Hopefully nintendo will make a new update (4.25?) preventing this and giving everyone a free fix with this problem.


----------



## The Sign Painter (Sep 30, 2009)

BUT I WANNA GO AND DOWNLOAD DEMOS


----------



## Hub12 (Sep 30, 2009)

Everyone gets "New Super Mario Brothers" when it comes out.

Everyone puts it in there Wii, and it automatically updates to 4.2

Everyones Wii break.

Nintendo just lost the game.


----------



## Trent the Paladin (Sep 30, 2009)

Good thing mine's unplugged.

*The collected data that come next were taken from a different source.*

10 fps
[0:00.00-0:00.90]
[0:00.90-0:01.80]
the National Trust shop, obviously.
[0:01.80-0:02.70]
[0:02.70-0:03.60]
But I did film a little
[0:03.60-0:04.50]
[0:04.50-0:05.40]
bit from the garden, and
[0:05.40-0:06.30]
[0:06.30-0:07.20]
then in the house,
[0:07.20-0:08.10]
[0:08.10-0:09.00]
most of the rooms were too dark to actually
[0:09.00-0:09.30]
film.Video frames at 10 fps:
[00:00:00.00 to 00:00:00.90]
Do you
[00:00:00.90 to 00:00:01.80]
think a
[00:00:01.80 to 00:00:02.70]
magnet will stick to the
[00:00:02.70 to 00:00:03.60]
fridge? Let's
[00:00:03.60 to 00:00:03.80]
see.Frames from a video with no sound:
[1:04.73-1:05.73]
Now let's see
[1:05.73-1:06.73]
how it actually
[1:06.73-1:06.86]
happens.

I hardly ever play it. PS3 is where it's at now. :3


----------



## cornymikey (Sep 30, 2009)

Hub12 said:
			
		

> Everyone gets "New Super Mario Brothers" when it comes out.
> 
> Everyone puts it in there Wii, and it automatically updates to 4.2
> 
> ...


oo, when does it come out?


----------



## The Sign Painter (Sep 30, 2009)

Hub12 said:
			
		

> Everyone gets "New Super Mario Brothers" when it comes out.
> 
> Everyone puts it in there Wii, and it automatically updates to 4.2
> 
> ...


I lost the game...

And I want that game too...


----------



## gandalfail (Sep 30, 2009)

this is scary... thanks for the update tip


----------



## kalinn (Sep 30, 2009)

crap! i updated mine last night... 
will anything happen to my wii? =[


----------



## Ryusaki (Sep 30, 2009)

i have updated it i never hacker and never will but nothing happened it is fine.


----------



## The Sign Painter (Sep 30, 2009)

kalinn said:
			
		

> crap! i updated mine last night...
> will anything happen to my wii? =[


If nothing happened then it is fine.

I think I am going to update mine anyways.


----------



## Ryusaki (Sep 30, 2009)

nope nothing went wrong all the same to me


----------



## bcb (Sep 30, 2009)

It only happened to a select group of people.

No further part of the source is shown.